*INSTRUCTIONS FOR THE TASK*
Retype the records below so that each one matches exactly.
════════════════
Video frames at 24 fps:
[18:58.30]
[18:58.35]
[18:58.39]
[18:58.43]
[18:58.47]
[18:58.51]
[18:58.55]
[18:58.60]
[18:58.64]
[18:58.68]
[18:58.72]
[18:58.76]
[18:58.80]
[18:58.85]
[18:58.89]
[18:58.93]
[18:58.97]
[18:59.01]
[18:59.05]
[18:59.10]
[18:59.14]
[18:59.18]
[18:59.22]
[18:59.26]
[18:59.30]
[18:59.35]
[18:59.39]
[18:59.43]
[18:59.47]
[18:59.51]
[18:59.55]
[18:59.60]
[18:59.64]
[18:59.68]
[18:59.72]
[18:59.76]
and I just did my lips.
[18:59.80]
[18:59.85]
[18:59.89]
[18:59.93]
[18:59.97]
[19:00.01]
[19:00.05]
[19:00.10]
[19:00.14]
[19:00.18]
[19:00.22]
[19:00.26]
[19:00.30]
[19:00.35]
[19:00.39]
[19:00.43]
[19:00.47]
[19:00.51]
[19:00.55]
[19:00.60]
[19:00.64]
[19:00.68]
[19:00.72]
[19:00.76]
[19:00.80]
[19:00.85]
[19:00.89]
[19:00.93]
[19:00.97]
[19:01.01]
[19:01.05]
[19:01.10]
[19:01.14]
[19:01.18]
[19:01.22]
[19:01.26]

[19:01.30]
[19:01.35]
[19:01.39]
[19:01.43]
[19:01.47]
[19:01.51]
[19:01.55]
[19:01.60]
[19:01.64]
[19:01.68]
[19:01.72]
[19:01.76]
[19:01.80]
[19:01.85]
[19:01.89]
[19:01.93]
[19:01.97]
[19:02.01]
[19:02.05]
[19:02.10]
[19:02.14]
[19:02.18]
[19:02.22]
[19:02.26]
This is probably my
════════════════
*TASK SOLUTION*
Video frames at 24 fps:
[18:58.30]
[18:58.35]
[18:58.39]
[18:58.43]
[18:58.47]
[18:58.51]
[18:58.55]
[18:58.60]
[18:58.64]
[18:58.68]
[18:58.72]
[18:58.76]
[18:58.80]
[18:58.85]
[18:58.89]
[18:58.93]
[18:58.97]
[18:59.01]
[18:59.05]
[18:59.10]
[18:59.14]
[18:59.18]
[18:59.22]
[18:59.26]
[18:59.30]
[18:59.35]
[18:59.39]
[18:59.43]
[18:59.47]
[18:59.51]
[18:59.55]
[18:59.60]
[18:59.64]
[18:59.68]
[18:59.72]
[18:59.76]
and I just did my lips.
[18:59.80]
[18:59.85]
[18:59.89]
[18:59.93]
[18:59.97]
[19:00.01]
[19:00.05]
[19:00.10]
[19:00.14]
[19:00.18]
[19:00.22]
[19:00.26]
[19:00.30]
[19:00.35]
[19:00.39]
[19:00.43]
[19:00.47]
[19:00.51]
[19:00.55]
[19:00.60]
[19:00.64]
[19:00.68]
[19:00.72]
[19:00.76]
[19:00.80]
[19:00.85]
[19:00.89]
[19:00.93]
[19:00.97]
[19:01.01]
[19:01.05]
[19:01.10]
[19:01.14]
[19:01.18]
[19:01.22]
[19:01.26]

[19:01.30]
[19:01.35]
[19:01.39]
[19:01.43]
[19:01.47]
[19:01.51]
[19:01.55]
[19:01.60]
[19:01.64]
[19:01.68]
[19:01.72]
[19:01.76]
[19:01.80]
[19:01.85]
[19:01.89]
[19:01.93]
[19:01.97]
[19:02.01]
[19:02.05]
[19:02.10]
[19:02.14]
[19:02.18]
[19:02.22]
[19:02.26]
This is probably my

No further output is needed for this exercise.